Hoagland: "Bush's Vietnam Blunder"

By: Dianne
Published On: 8/24/2007 8:31:17 AM

I know we've already had a heated discussion over Bush's Vietnam/Iraq analogy in another diary but I thought Jim Hoagland's column in today's Washington Post added some new aspects to Bush's featherbrained attempt to sway fence-sitting Republicans to support the war.

Hoagland thought Bush's view of Vietnam's similarity to Iraq was so desperate that he likened it to Nixon's "I'm not a crook" utterance during Watergate investigation.  But what I found really amusing in his opinion piece was that Bush was so fool hearty to bring up Vietnam when Bush himself "...spotlighted once again his own decision to sit out the Vietnam conflict".  Is Bush so out of touch that he doesn't understand what Americans know and think about him and his life history?  Or is he so self-assured that he just doesn't care?

This is how Hoagland sees the war:

...For Americans, the most important comparison will be this one: As Vietnam did, Iraq has become a failure even on its own terms -- whatever those terms are at any given moment.

That is, the administration has constantly shifted its goals in Iraq to avoid accepting failure and blame -- only to see the new goals drift beyond reach each time. Liberation of Iraqis became occupation by Americans, democracy became an unattainable centralized "national unity" government and this year's military surge has become a device for achieving political reconciliation among people who do not want to reconcile.

But his most chilling words from the column--

Some military commanders, CIA agents in Iraq, Republican members of Congress, State Department diplomats and others now make their highest priority the protection of their own reputations, careers and institutions -- the three blend seamlessly into a single overriding ambition in Washington -- for the post-Bush era, which thus draws closer, in the manner of a self-fulfilling prophecy.
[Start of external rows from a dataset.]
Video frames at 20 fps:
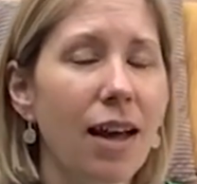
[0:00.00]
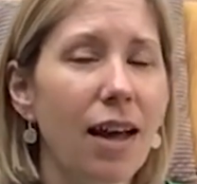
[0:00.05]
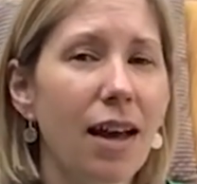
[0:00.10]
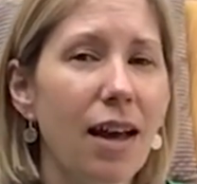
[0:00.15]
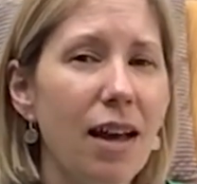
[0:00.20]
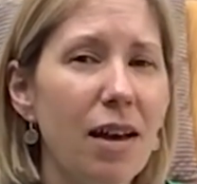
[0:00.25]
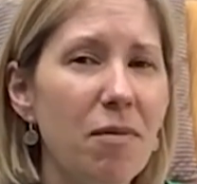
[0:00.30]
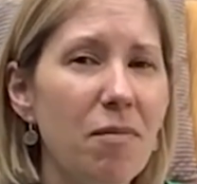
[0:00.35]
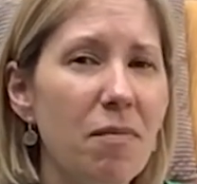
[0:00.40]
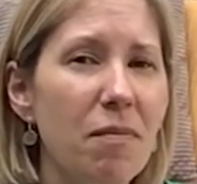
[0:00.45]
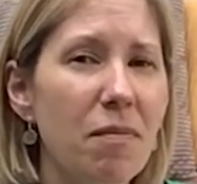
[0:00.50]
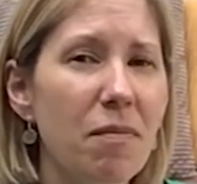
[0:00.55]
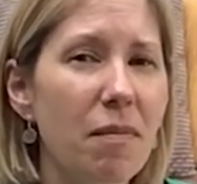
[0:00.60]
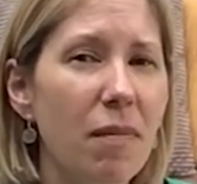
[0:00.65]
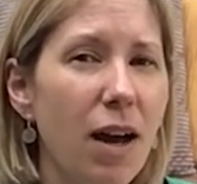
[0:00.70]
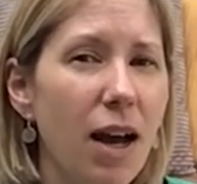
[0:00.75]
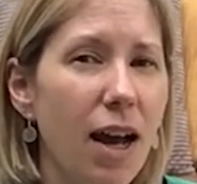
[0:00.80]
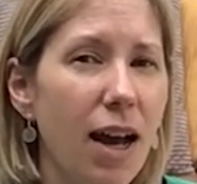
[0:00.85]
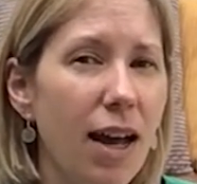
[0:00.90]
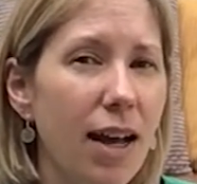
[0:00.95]
And
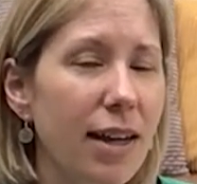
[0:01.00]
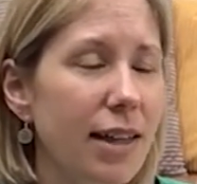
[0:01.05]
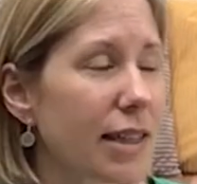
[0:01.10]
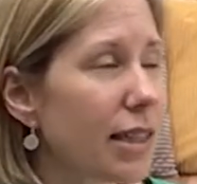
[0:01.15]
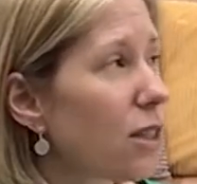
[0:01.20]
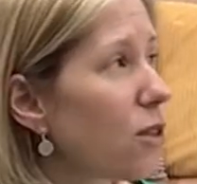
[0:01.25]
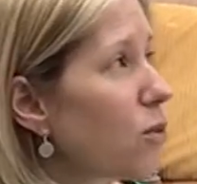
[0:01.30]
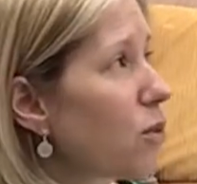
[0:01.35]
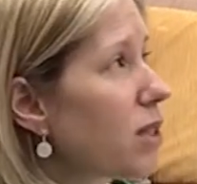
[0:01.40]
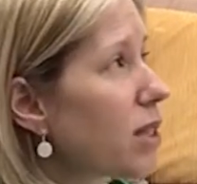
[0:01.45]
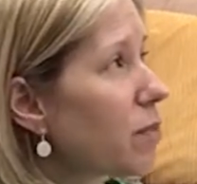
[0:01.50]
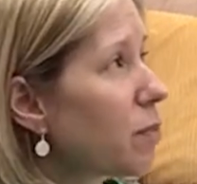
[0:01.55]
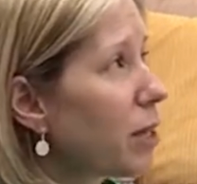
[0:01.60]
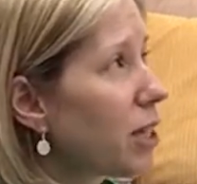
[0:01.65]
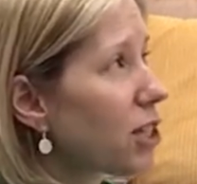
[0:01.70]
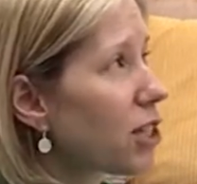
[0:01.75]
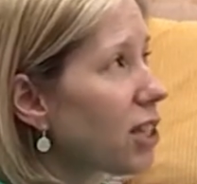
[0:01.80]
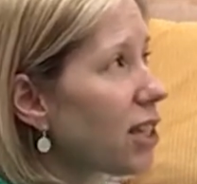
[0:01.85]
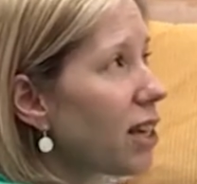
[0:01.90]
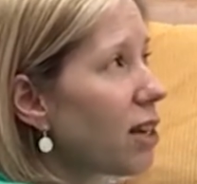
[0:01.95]
those
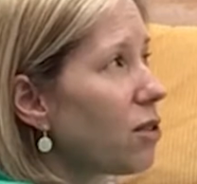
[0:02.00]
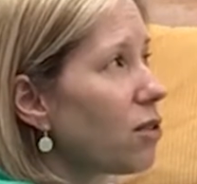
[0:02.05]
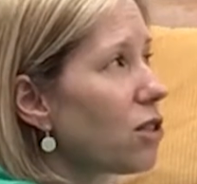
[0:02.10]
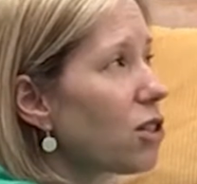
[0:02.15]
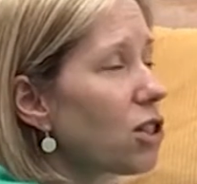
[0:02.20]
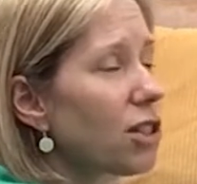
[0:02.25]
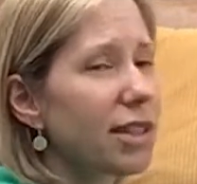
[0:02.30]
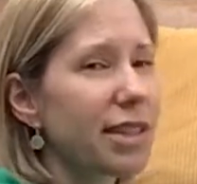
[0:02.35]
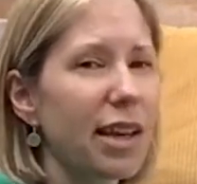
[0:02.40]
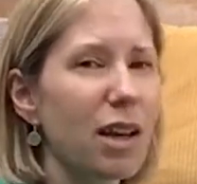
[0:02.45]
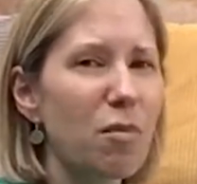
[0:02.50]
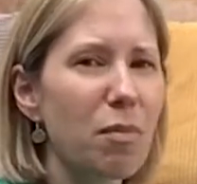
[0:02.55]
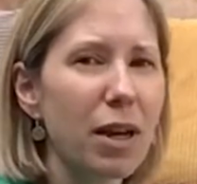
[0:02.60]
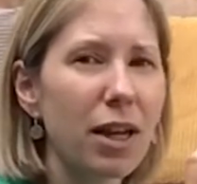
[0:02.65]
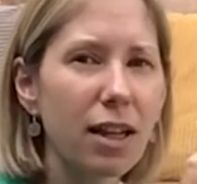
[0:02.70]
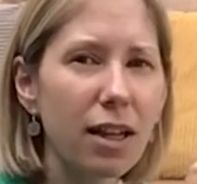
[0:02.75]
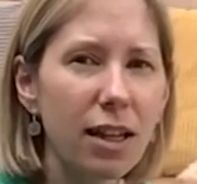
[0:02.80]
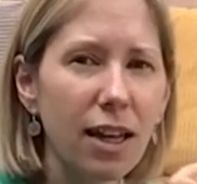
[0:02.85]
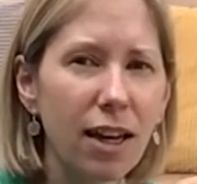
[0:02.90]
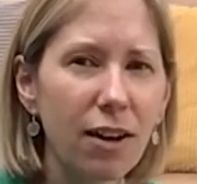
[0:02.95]
speech sounds just get a
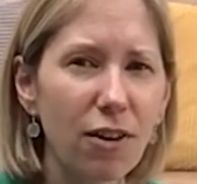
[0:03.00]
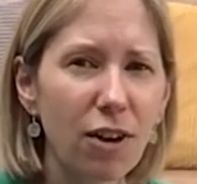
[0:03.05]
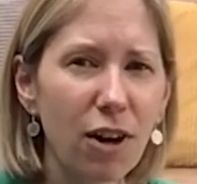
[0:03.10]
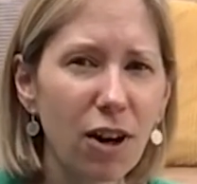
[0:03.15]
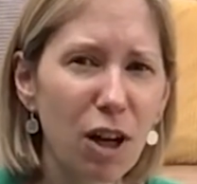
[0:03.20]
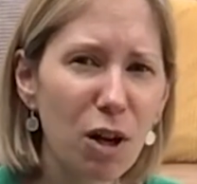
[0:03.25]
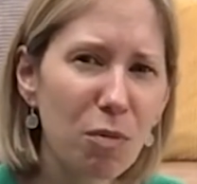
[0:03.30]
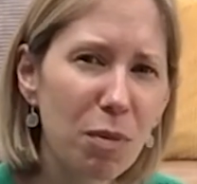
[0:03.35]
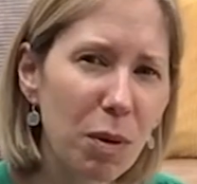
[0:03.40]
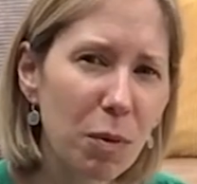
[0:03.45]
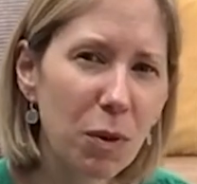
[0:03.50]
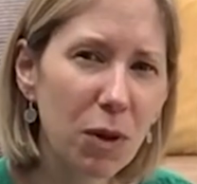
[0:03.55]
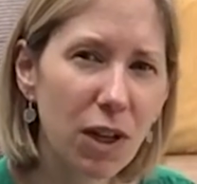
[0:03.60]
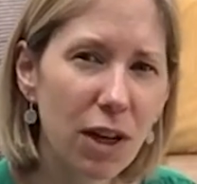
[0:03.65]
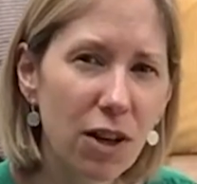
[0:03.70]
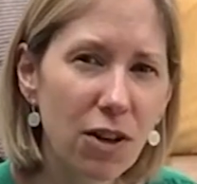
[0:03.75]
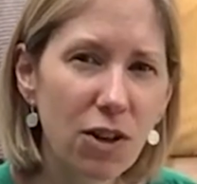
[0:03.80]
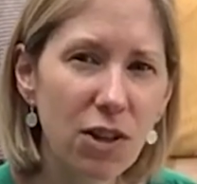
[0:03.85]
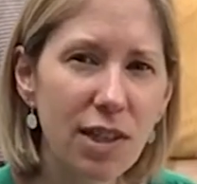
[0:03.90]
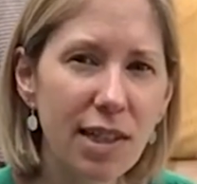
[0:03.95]
bit clearer and people can
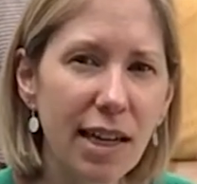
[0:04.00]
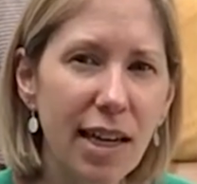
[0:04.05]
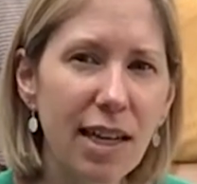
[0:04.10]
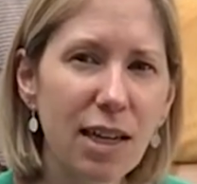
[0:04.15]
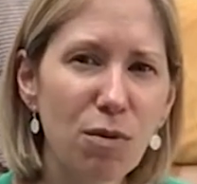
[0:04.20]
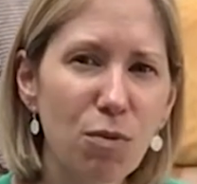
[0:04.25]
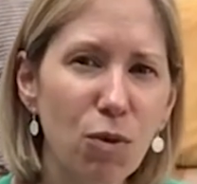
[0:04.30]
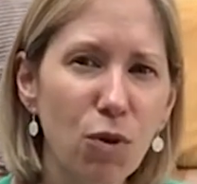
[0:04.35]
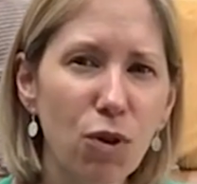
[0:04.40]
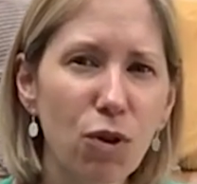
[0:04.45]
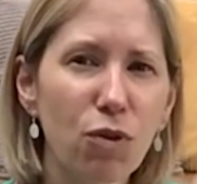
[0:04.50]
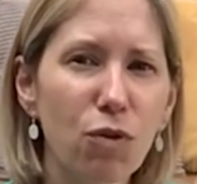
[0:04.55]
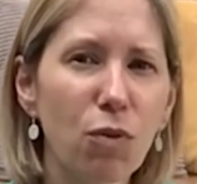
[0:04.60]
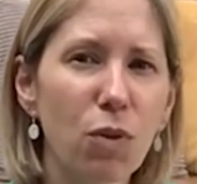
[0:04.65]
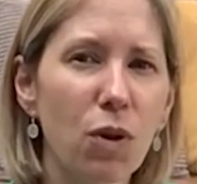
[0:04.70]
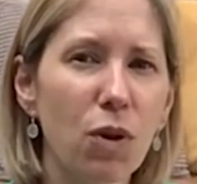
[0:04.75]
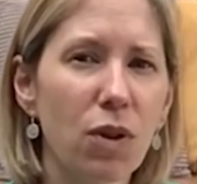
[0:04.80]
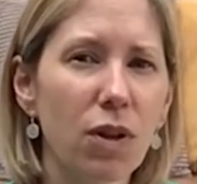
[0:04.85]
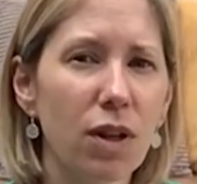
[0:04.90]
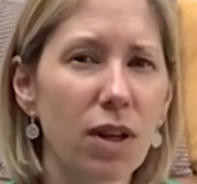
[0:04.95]
understand more of
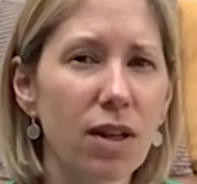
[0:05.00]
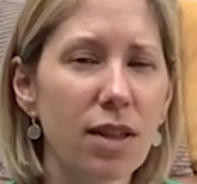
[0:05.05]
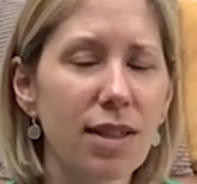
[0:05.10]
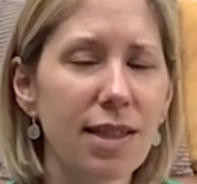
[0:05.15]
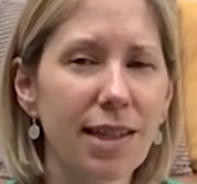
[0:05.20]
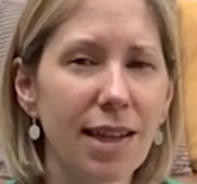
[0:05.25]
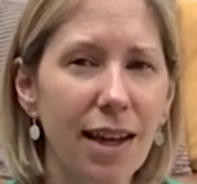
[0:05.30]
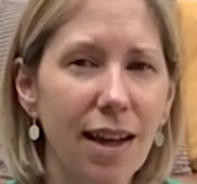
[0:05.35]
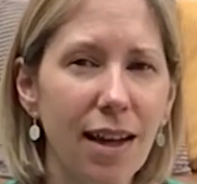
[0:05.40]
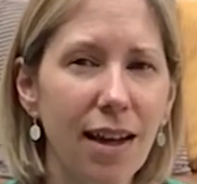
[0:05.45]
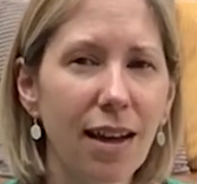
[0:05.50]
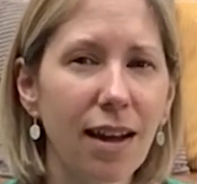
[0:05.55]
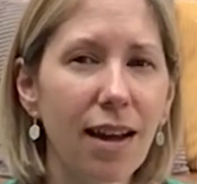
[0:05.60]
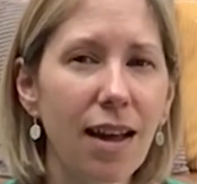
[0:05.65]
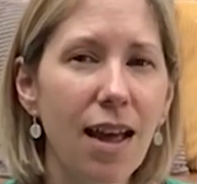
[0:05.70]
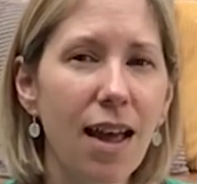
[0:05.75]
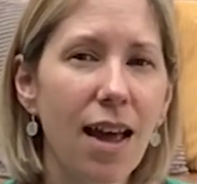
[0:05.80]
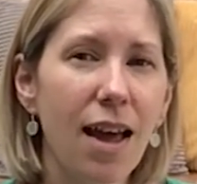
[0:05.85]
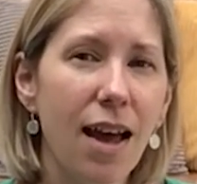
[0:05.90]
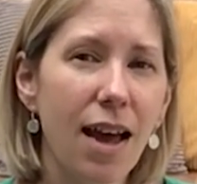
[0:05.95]
what they're saying
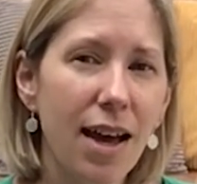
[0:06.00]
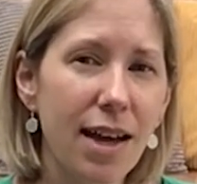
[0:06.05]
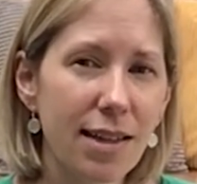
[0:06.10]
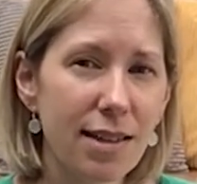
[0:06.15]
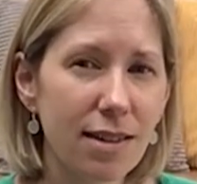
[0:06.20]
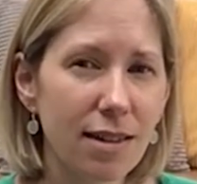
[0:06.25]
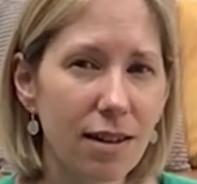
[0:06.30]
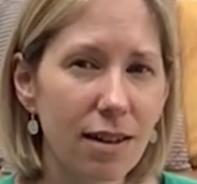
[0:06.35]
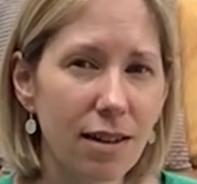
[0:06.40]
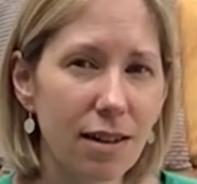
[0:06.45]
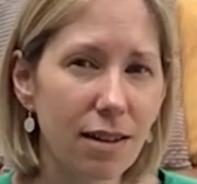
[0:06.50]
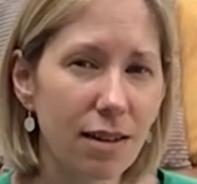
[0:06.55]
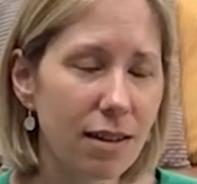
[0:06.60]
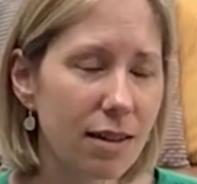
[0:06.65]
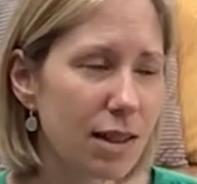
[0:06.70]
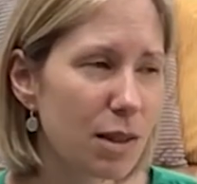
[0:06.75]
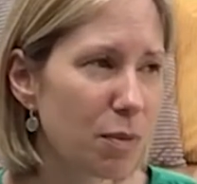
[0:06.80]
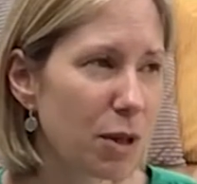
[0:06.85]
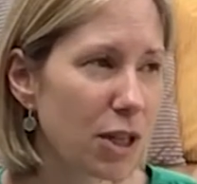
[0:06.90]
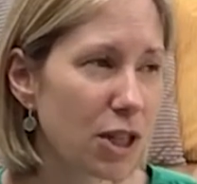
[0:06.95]
as their
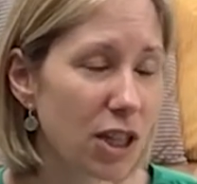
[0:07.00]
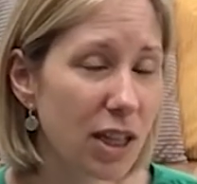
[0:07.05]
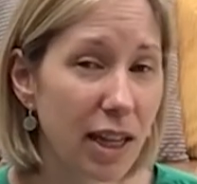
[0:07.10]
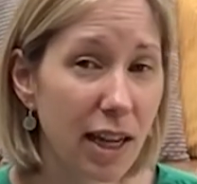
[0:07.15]
speech andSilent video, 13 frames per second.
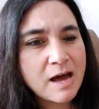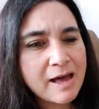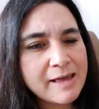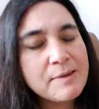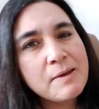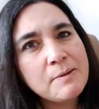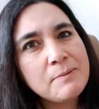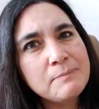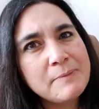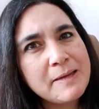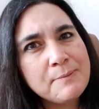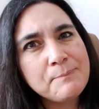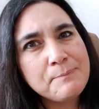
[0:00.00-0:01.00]
I
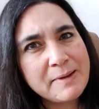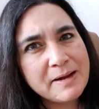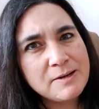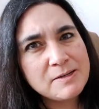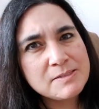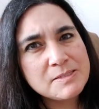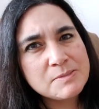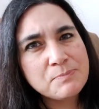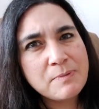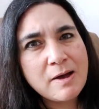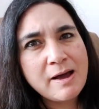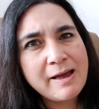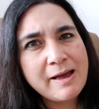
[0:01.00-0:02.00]
am embarrassed
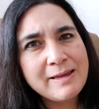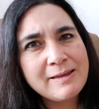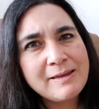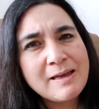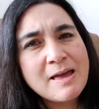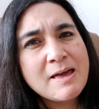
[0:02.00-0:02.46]
byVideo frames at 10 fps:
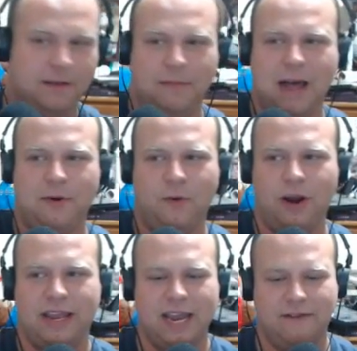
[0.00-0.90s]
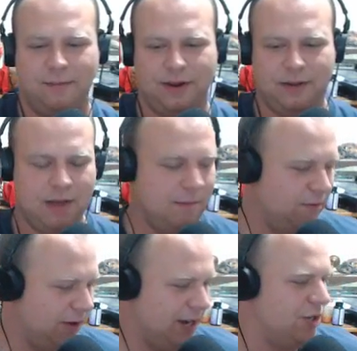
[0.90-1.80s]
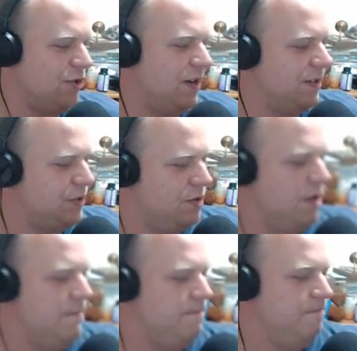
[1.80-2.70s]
Mama Wookie, everybody. Mama Wookie joining the stream.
The need to protect the White House, the Pentagon and both major political parties from greater Iraq fallout explains much of the blame being dumped on Iraqi Prime Minister Nouri al-Maliki at this late date -- even though his deficiencies and close links to Iran and Syria were clearly visible when the administration helped install him in the job in 2006. As he has been throughout the Iraq experience, Bush is condemned to play the cards he dealt himself.

A good read and another take at this hellacious situation in Iraq that Bush has cast on the world.


Comments



TPM's take on Hoagland (Dianne - 8/24/2007 9:07:03 AM)
Josh Marshall at TPM liked Hoagland's piece today. too, and sees it this way, which I thought interesting:

And here I think we get back to the root of the matter: We are bigger than Iraq.

By that I do not mean we, as America, are bigger or better than Iraq as a country. I mean that that sum of our national existence is not bound up in what happens there. The country will go on. Whatever happens, we'll recover from it. And whatever might happen, there are things that matter much more to this country's future -- like whether we have a functioning military any more, whether our economy is wrecked, whether this country tears itself apart over this catastrophe. But we'll go on and look back at this and judge what happened.

Not so for the president. For him, this is it. He's not bigger than this. His entire legacy as president is bound up in Iraq. Which is another way of saying that his legacy is pretty clearly an irrecoverable shambles. That is why, as the folly of the enterprise becomes more clear, he must continually puff it up into more and more melodramatic and world-historical dimensions. A century long ideological struggle and the like. For the president a one in a thousand shot at some better outcome is well worth it, no matter what the cost. Because at least that's a one in a thousand shot at not ending his presidency with the crushing verdict history now has in store. It's also worth just letting things keep on going as they are forever because, like Micawber, something better might turn up. Going double or nothing by expanding the war into Iran might be worth it too for the same reason. For him, how can it get worse?

And when you boil all this down what it comes down to is that the president now has very different interests than the country he purports to lead.